程栖此時對他萬分相信,不疑有詐,點點頭便答應了下來。
梁滿又道:“這傘尚在滴水,請程兄先幫我保管,我一會出來,便請兄臺去清和樓吃飯,再嘗嘗那裏的竹葉青,可真是一絕。”
說完便笑眯眯朝程栖息點了點頭,邁步進了那古月齋。
這一去便去了一炷香的功夫。
程栖在門口等了又等,等到那細雨停了,天色逐漸放晴,卻還是沒有見到梁滿出來。
他心道,這位梁小兄弟對母親真是頗有孝心,只是挑東西的時間久了些。他又耐着性子等了一會,終于決定進去問問,或者可以幫他一起挑挑。
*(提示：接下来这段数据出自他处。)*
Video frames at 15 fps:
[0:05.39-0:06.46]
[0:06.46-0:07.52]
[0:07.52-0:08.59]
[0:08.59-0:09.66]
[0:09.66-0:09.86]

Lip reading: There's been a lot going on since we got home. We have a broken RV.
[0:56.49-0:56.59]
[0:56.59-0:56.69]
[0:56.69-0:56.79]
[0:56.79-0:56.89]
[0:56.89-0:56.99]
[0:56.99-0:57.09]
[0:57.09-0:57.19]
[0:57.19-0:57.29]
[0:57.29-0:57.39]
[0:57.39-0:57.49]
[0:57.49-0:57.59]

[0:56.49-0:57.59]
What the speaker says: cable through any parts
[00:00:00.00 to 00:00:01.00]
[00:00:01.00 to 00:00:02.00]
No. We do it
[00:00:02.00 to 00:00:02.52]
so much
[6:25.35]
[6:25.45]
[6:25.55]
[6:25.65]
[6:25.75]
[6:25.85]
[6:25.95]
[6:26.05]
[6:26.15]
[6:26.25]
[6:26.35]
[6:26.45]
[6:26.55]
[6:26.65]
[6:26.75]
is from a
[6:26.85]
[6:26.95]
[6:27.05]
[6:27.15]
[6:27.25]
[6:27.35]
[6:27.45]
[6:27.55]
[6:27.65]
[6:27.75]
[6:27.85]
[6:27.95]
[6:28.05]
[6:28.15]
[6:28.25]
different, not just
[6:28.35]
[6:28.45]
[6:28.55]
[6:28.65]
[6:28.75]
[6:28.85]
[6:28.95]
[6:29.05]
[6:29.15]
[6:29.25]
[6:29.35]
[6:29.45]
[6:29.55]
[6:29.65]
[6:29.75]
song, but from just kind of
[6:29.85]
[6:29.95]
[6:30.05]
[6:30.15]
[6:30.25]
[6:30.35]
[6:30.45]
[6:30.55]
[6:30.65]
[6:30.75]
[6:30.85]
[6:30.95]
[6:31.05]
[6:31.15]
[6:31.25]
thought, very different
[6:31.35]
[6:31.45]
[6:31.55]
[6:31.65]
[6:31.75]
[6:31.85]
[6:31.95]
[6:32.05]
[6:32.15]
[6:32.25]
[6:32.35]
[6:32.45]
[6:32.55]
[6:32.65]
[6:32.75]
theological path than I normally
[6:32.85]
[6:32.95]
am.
程栖将赤珑的缰繩拴在店門口的木樁上,摸了摸它的脖子,讓它在門口稍等候一會,接着便進了那古玩店。
誰知他剛開口問老板,要找一位進來挑禮物送給娘親的小公子,那老板便發了怒。
“我說那小子怎麽要偏要拿着那九轉紋玉镯說要給朋友鑒定一下。“
“他說你這馬便是他的,我看那馬價值不菲,才讓他去了。”
程栖心裏莫名驚訝,不知道為何梁小兄弟要說這種謊話,但是此時他人既已經離去,自己也找不到他,便也準備出去牽馬離去。
那老板卻一把攥住他的胳膊:“你可不能走,他既然是你的朋友,那镯子的價錢便要你來付。”
程栖有苦說不出,他到現在還不相信那位儀表堂堂、溫和可親的小公子居然是個騙子。連忙對老板解釋,稱兩人剛剛才相識,并不知道他私自拿走了古董的事。
老板丢了東西自然不信,認為是他倆定是合夥欺騙自己,不由分說,氣呼呼地拽着程栖去了府衙。
公堂上程栖數次解釋,卻也拿不出證據,正是兩方各執一詞,分不出個對錯來。最後還是他拿出了随身帶着的湛青盟的腰牌,又請了名捕司為自己作證,這才免去了一場牢獄之災。
文沛然聽完,便了然道:“這位‘梁公子’十分高明,她恐怕一開始就是打的便是偷古董的主意,見你牽着名駒,衣着質地上乘,便将你當作了幌子,這乃是假道滅虢之術。”
費春卻更關心那倒黴的老板,便問道:“那玉镯的事,後面如何了?”
程栖道:“雖然事情說清楚了,但是玉镯卻是追不回來了,後來我覺得那老板十分可憐,只是當時沒有帶夠銀子,後來見了名捕司的李捕頭,便問他借了些,賠給了那老板。“
衆人心道,原來是這樣,你才落到了身無分文的境地,只剩了下了那把傘。這世上當真有如此純真厚道的傻人。
柳逢舟看着這少年,開口道:“不過,聽你這話,似乎并不太生氣?那梁滿騙了你,你卻還想着要找她?”
程栖沉吟片刻,才道:“她騙了我,我當時自然有些生氣,但是後來想想,總覺得她大約還不算太壞。”
柳逢舟微微一笑,道:“她騙人騙財,還差點讓你坐牢,這還不算壞麽?”
程栖道:“因那老板的鋪子裏,明明有許多更貴重的古董首飾,她卻挑了個還不算太貴的玉镯。”
衆人心道,這還是頭一回聽人用不太貴形容古董,還得是程公子家底厚實。